**Exercise brief:** Transcribe the records in full; omit images.

**Records supplied:**
+---+

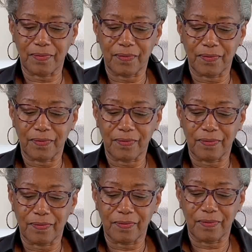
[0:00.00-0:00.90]

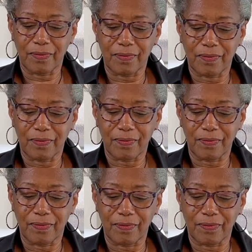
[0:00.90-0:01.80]

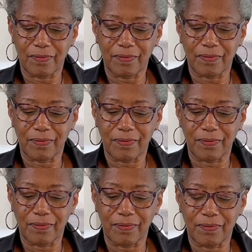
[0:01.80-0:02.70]

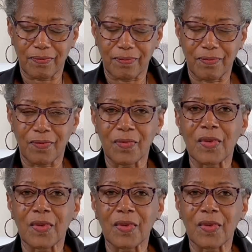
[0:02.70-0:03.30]
Nobody speaks.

+---+

**Exercise result:**
[0:00.00-0:00.90]

[0:00.90-0:01.80]

[0:01.80-0:02.70]

[0:02.70-0:03.30]
Nobody speaks.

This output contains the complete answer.